THE DATA:
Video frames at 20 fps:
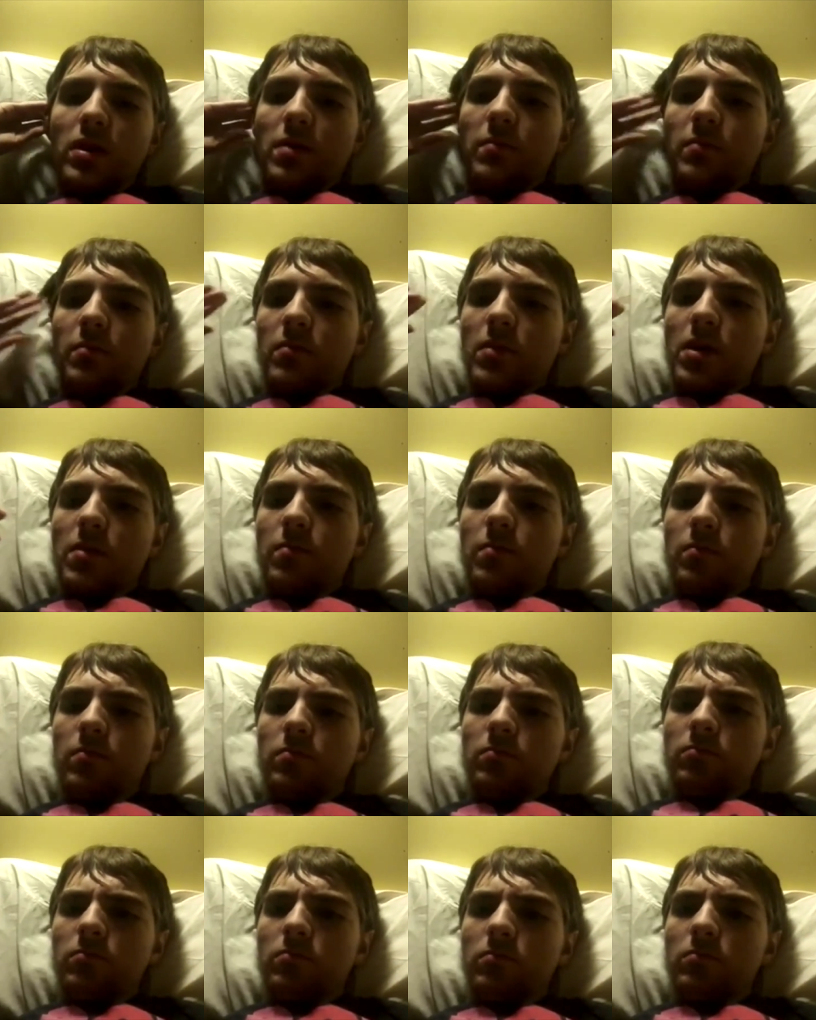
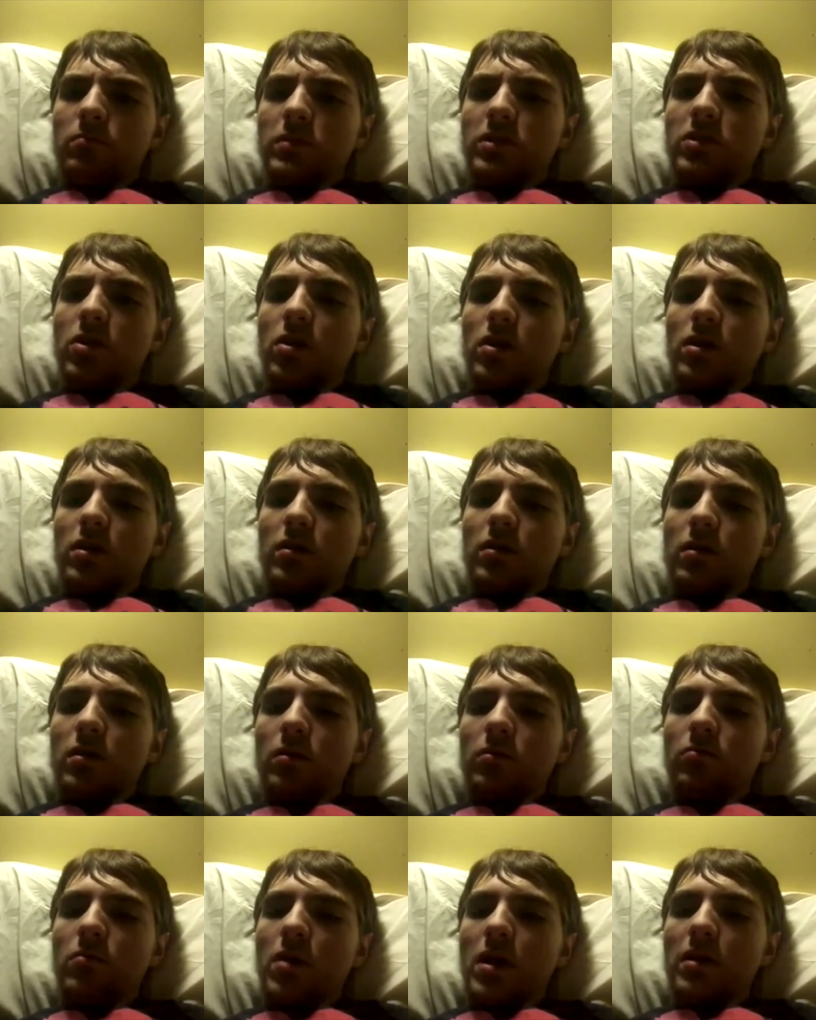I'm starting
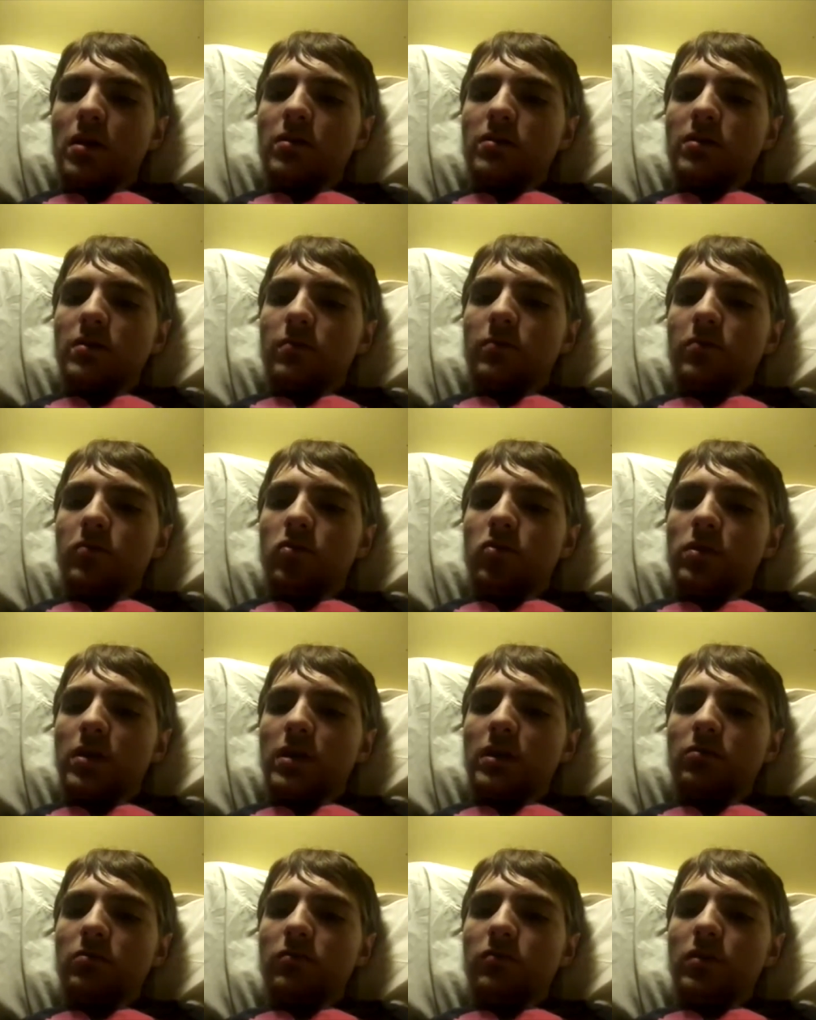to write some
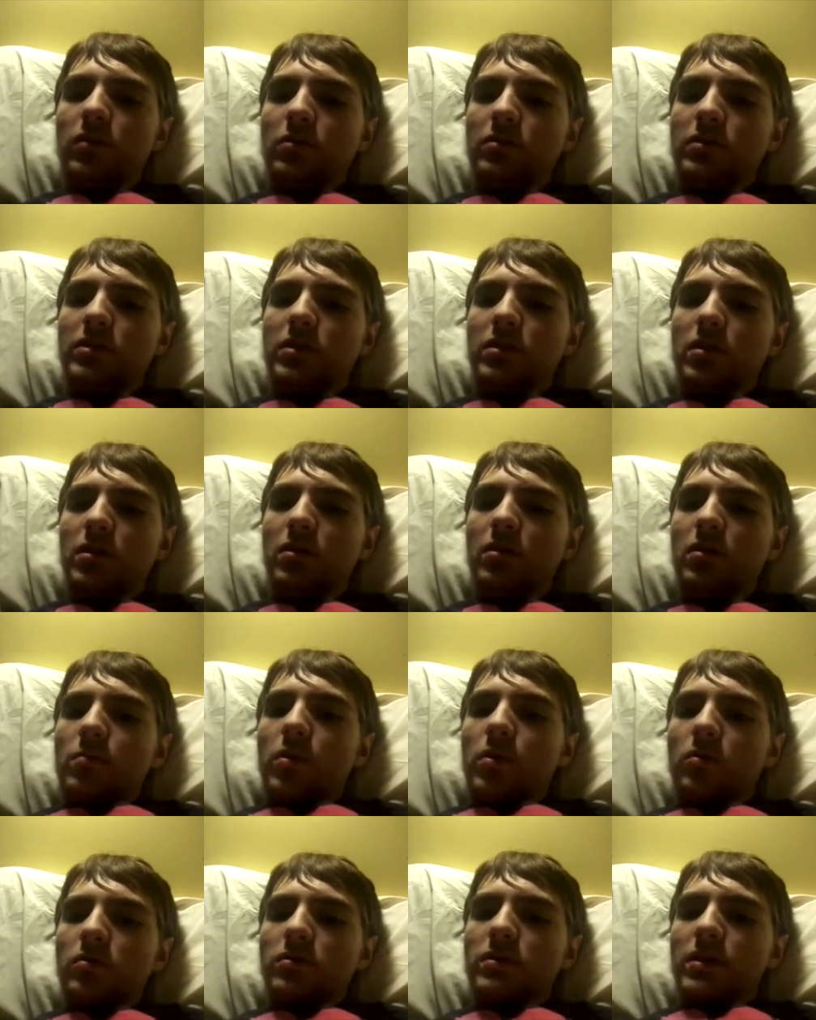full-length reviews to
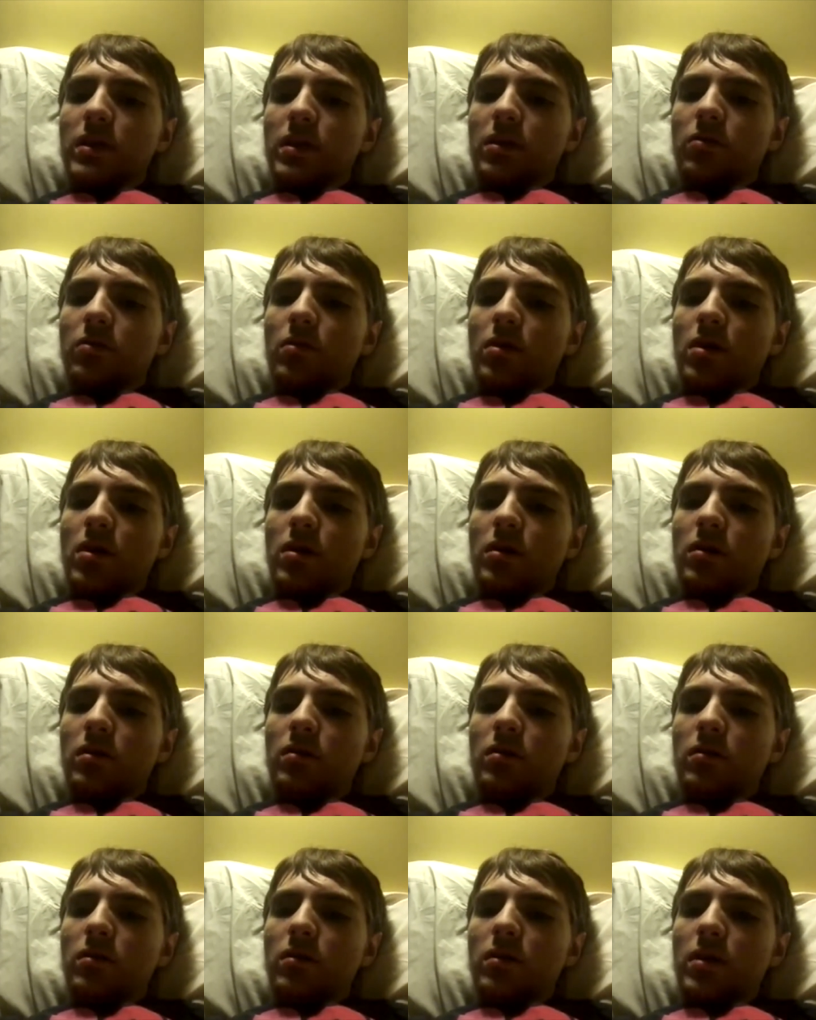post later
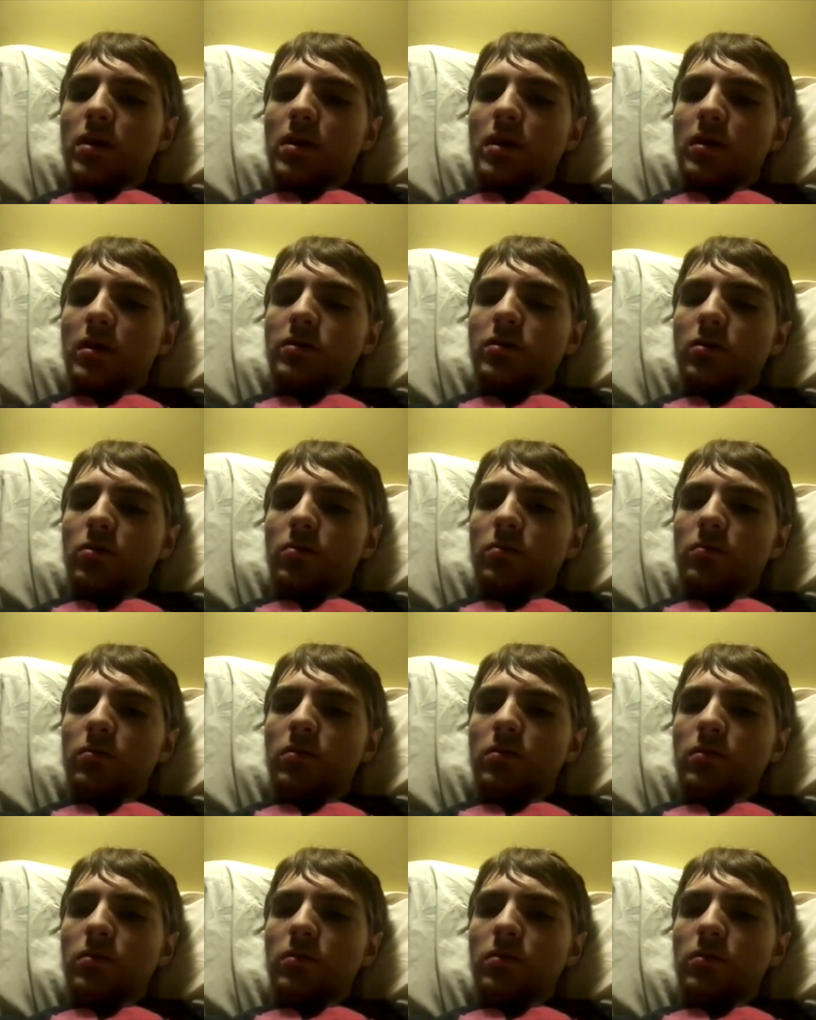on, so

* * *

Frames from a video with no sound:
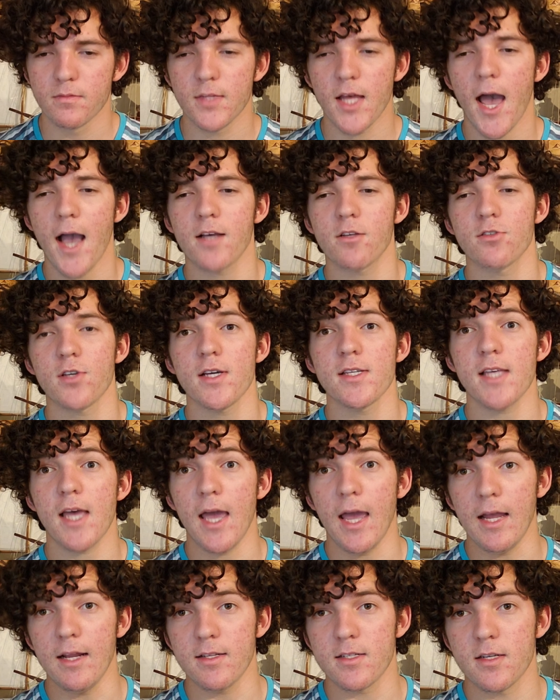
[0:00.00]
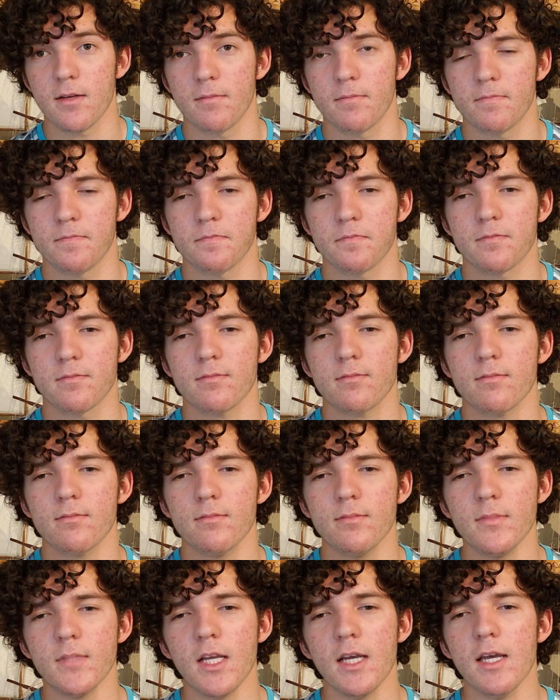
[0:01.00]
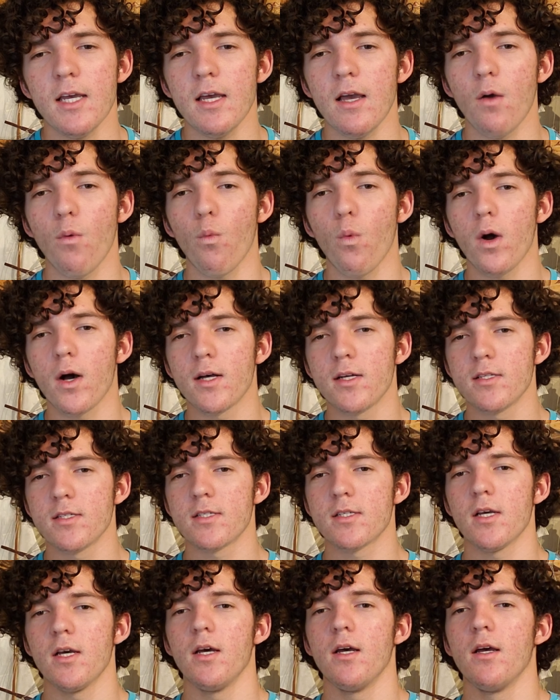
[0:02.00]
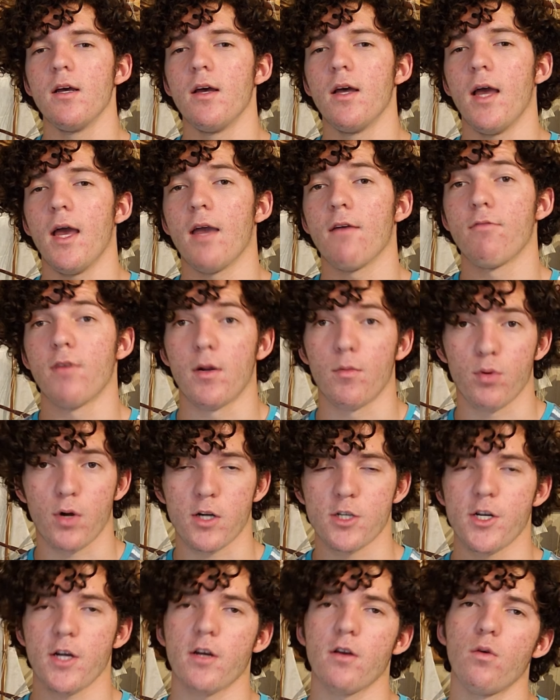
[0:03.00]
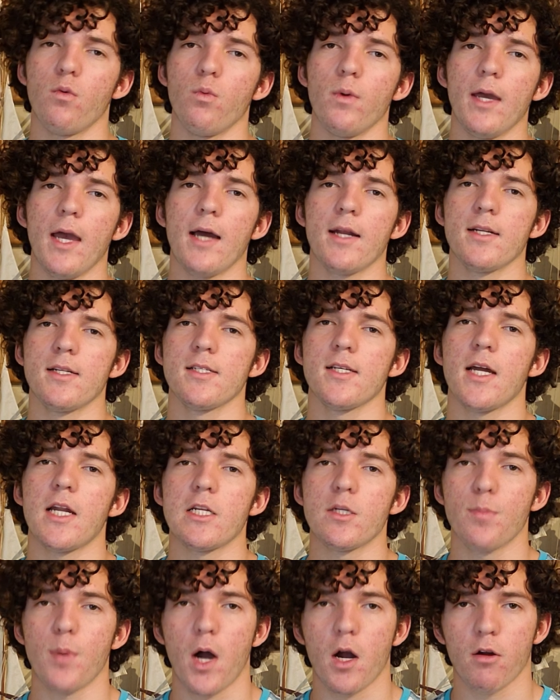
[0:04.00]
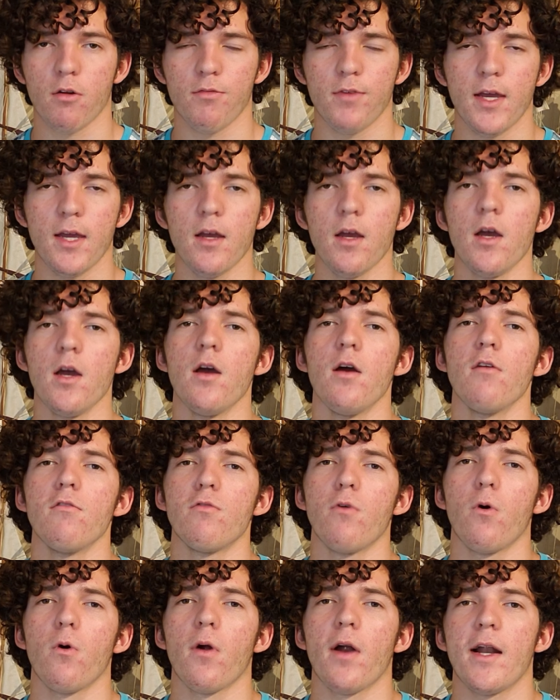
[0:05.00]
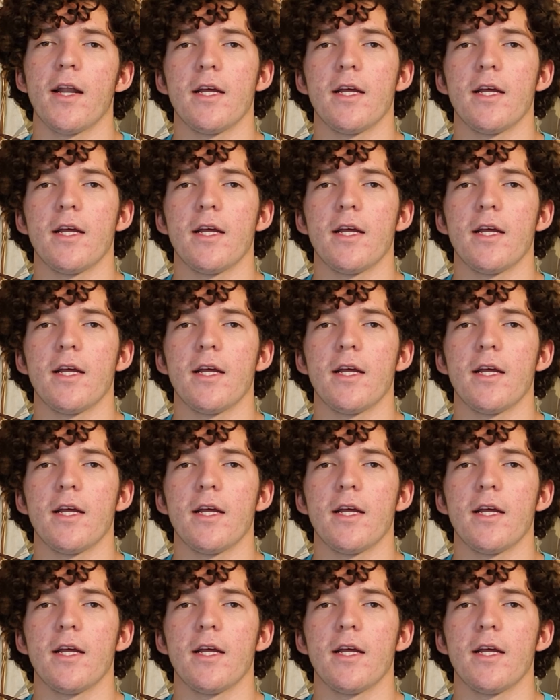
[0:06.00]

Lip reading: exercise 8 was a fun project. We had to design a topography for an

...

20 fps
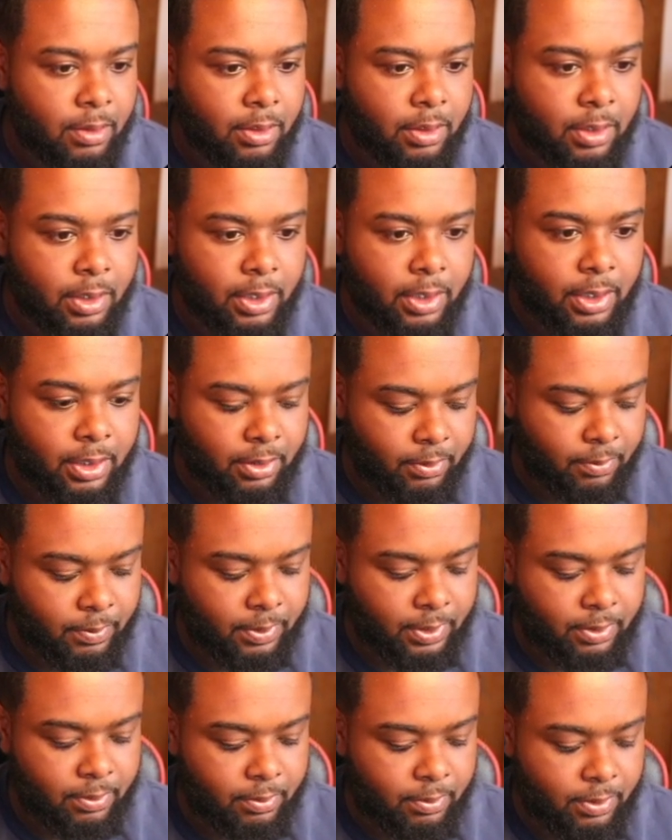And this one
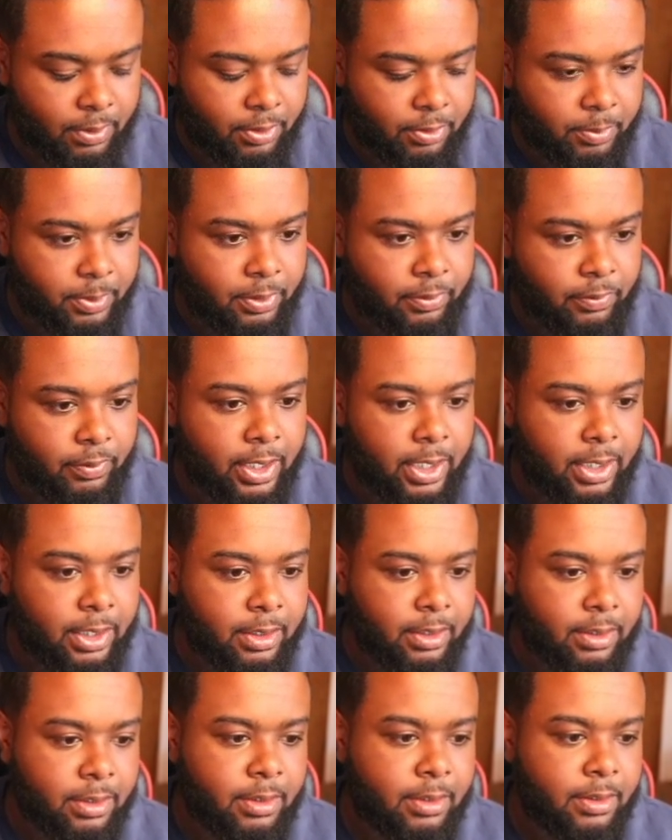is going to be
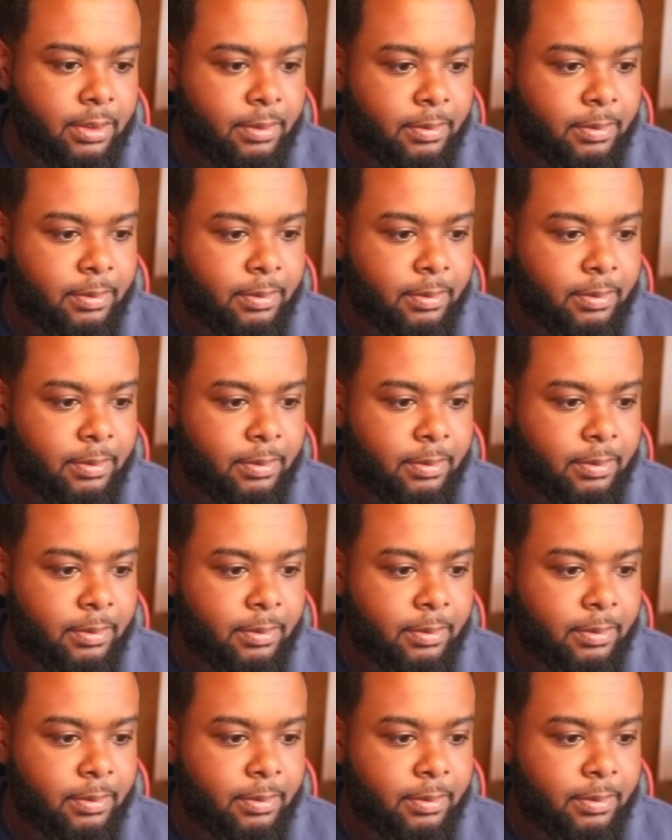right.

WHAT IS EXPECTED:
Starting with the line that has "Frames from a" and ending with the line that has "Lip reading: exercise", repeat the lines above exactly, omitting every picture.

SOLUTION FOR THIS TASK:
Frames from a video with no sound:
[0:00.00]
[0:01.00]
[0:02.00]
[0:03.00]
[0:04.00]
[0:05.00]
[0:06.00]

Lip reading: exercise 8 was a fun project. We had to design a topography for an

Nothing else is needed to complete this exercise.